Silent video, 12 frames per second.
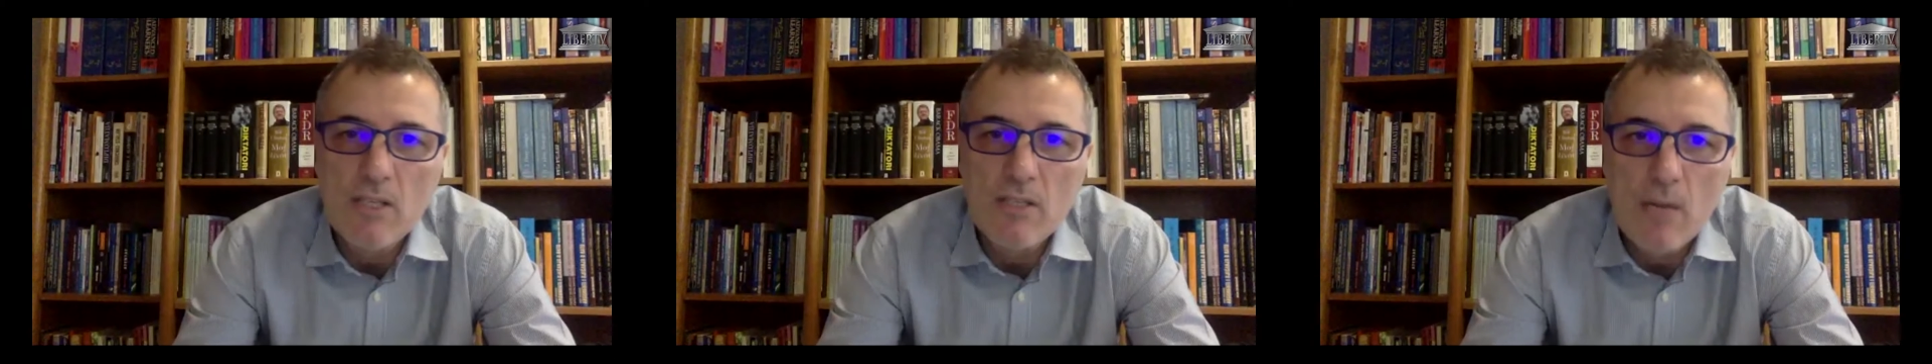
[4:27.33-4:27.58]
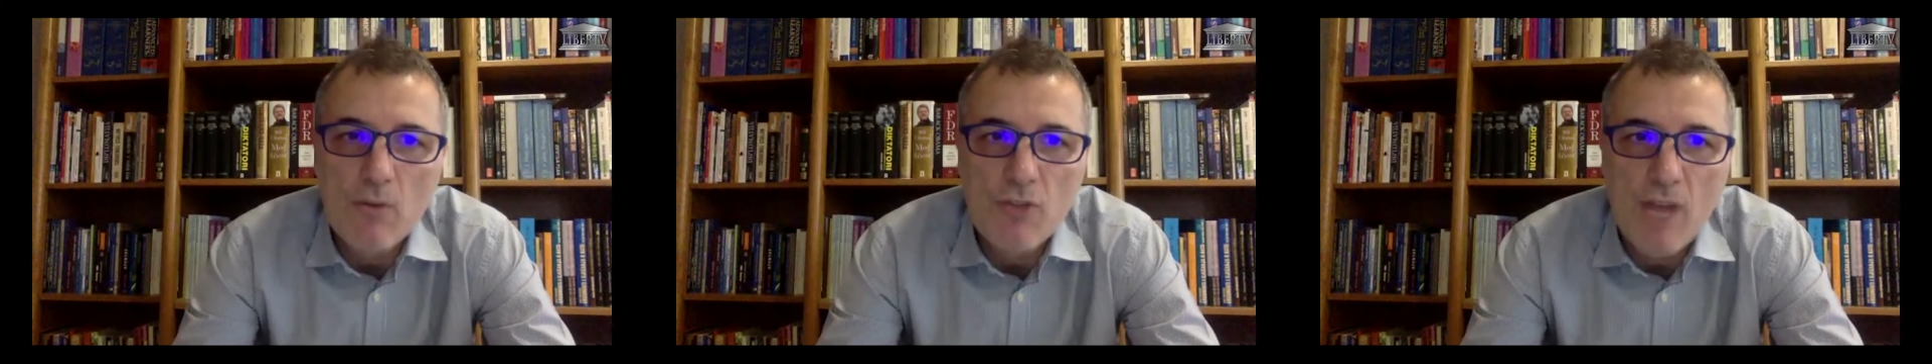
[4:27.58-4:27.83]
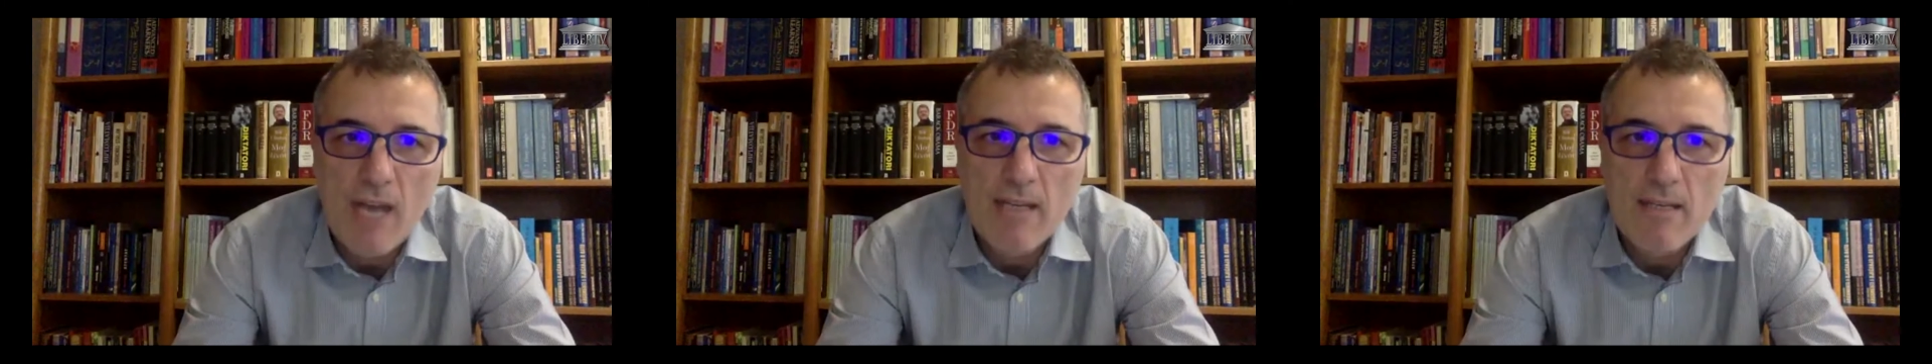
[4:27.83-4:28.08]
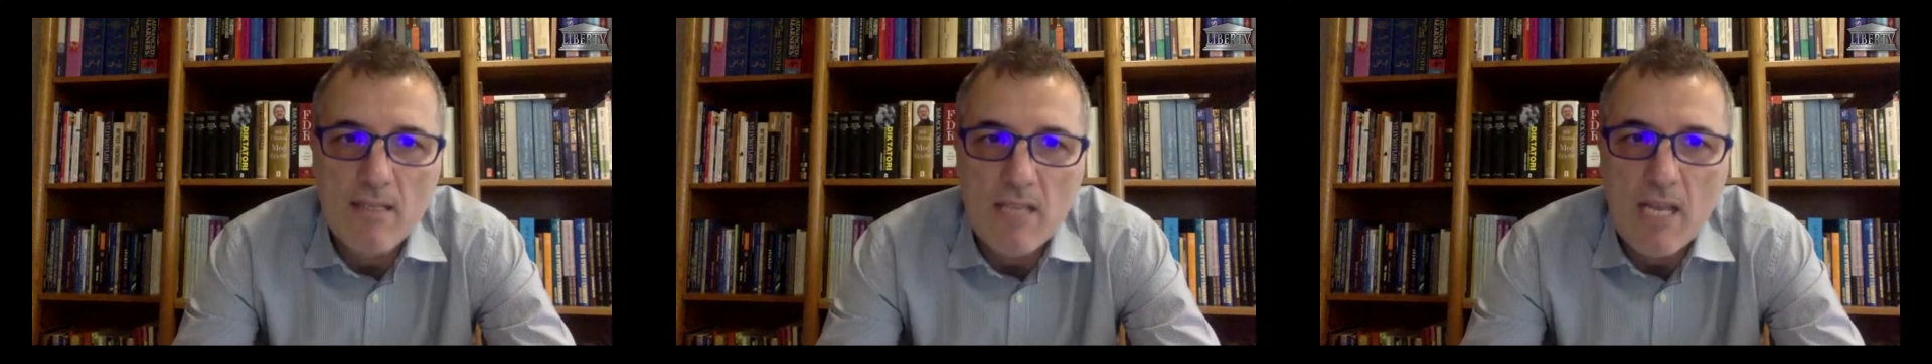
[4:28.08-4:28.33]
South
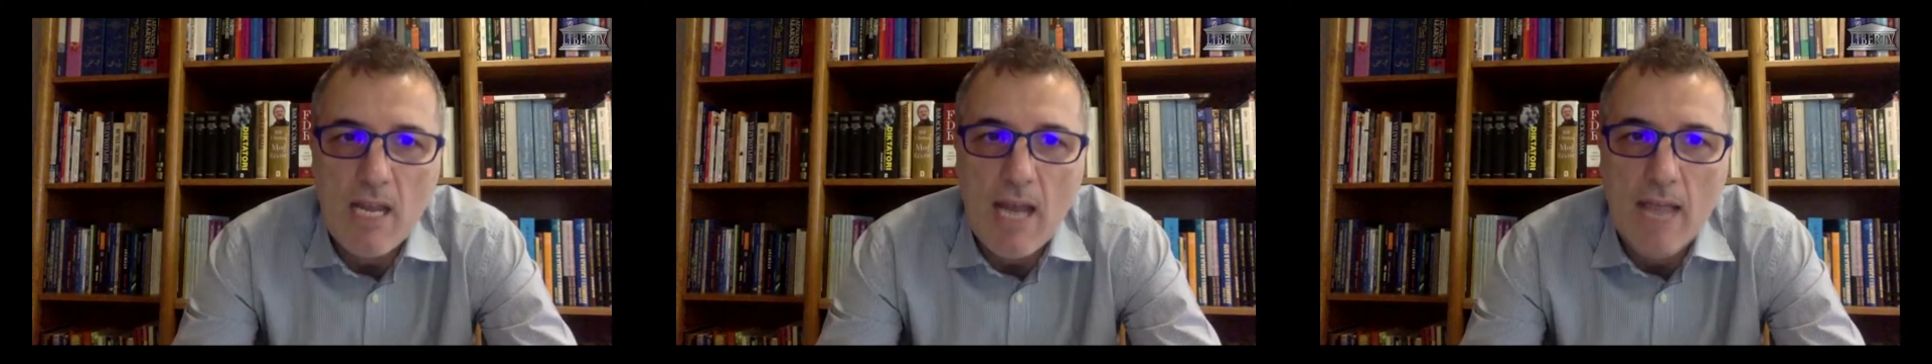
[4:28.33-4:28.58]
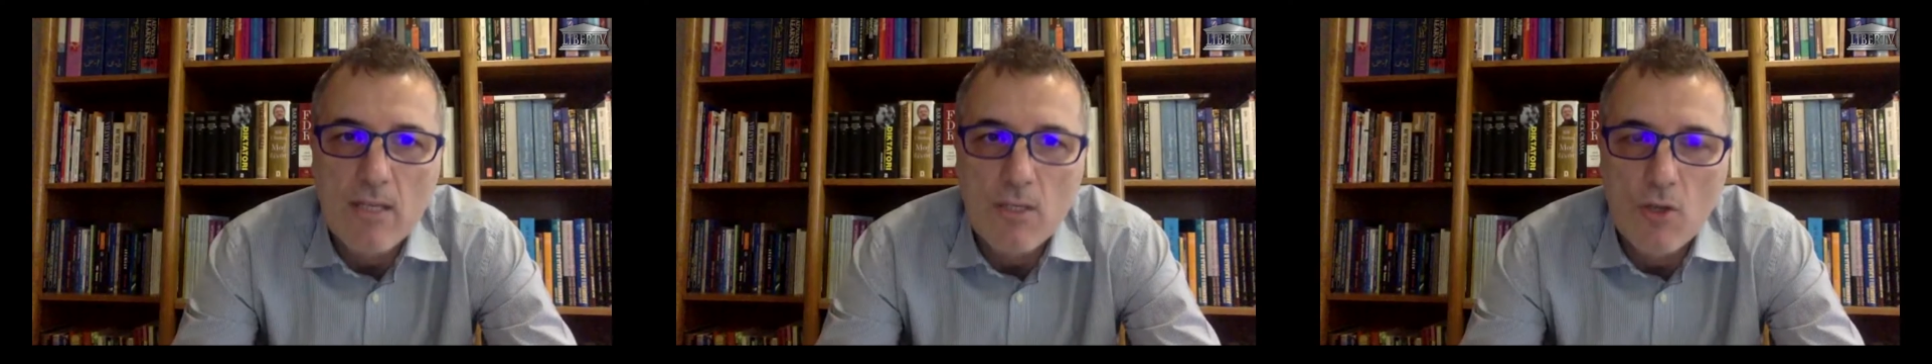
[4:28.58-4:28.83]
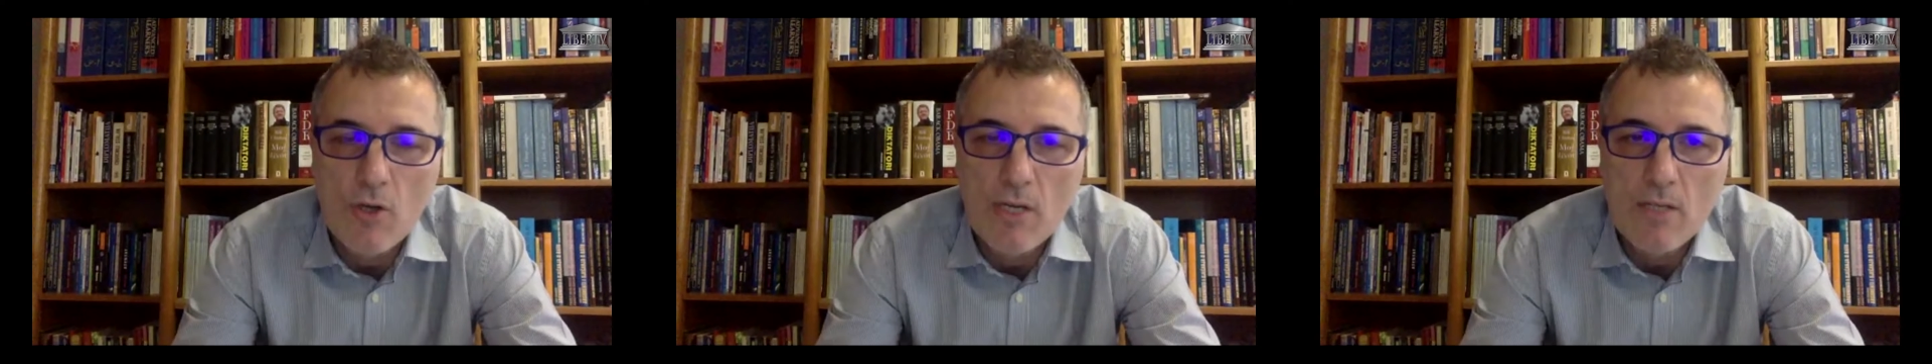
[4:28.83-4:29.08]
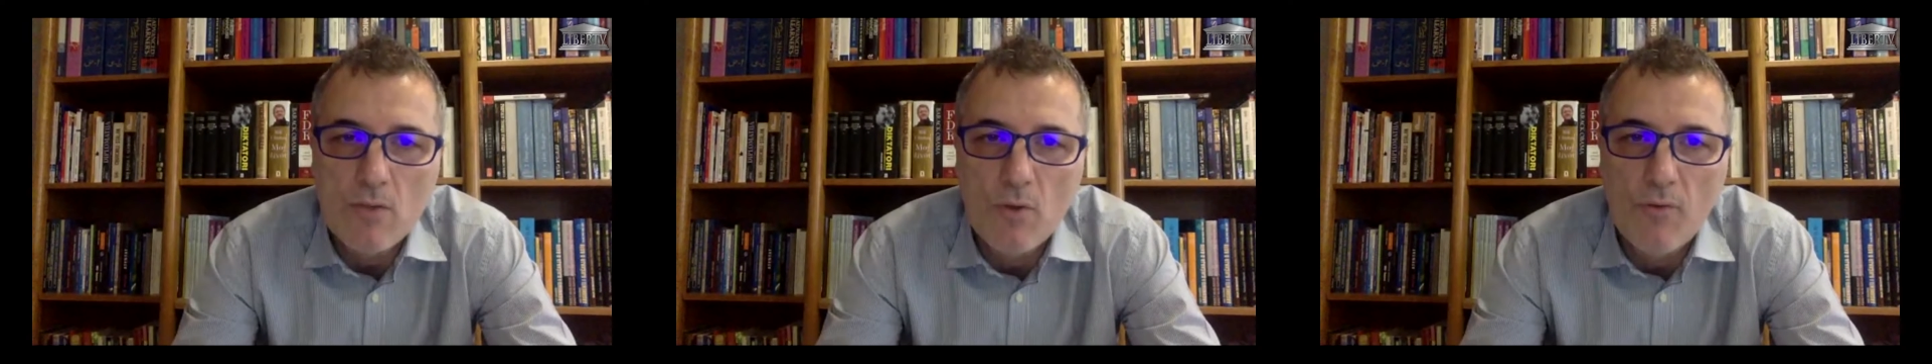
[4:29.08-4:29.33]
China Sea, and so on
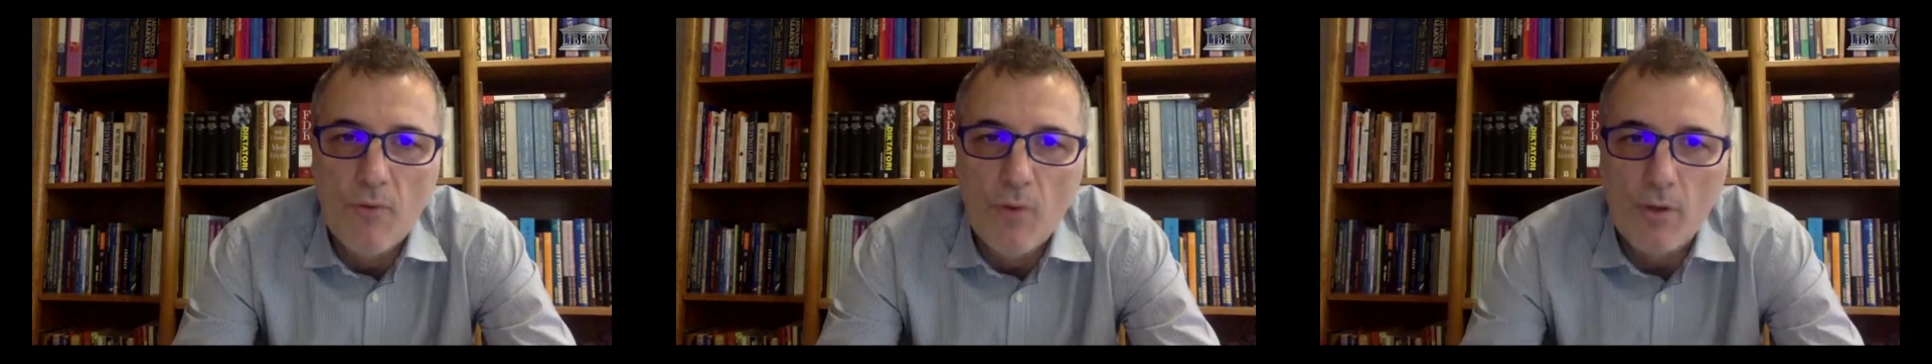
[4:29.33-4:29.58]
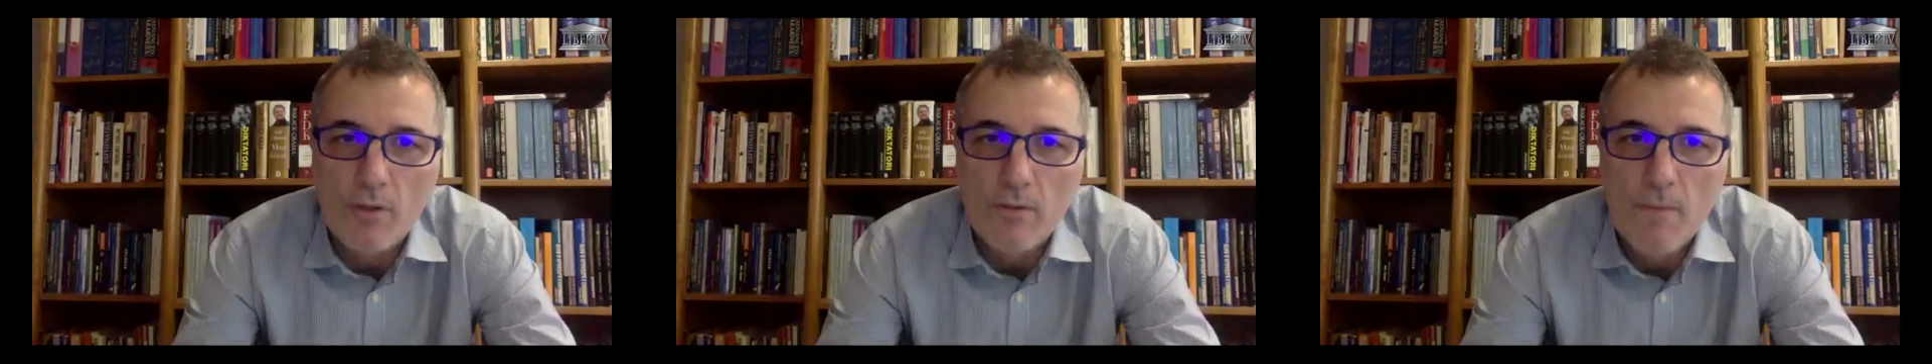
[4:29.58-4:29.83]
and so forth.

════════

Please print exactly the lines from the line containing "[4:28.83-4:29.08]" through the end of the records above, both included, leaving out every picture.

Task result.
[4:28.83-4:29.08]
[4:29.08-4:29.33]
China Sea, and so on
[4:29.33-4:29.58]
[4:29.58-4:29.83]
and so forth.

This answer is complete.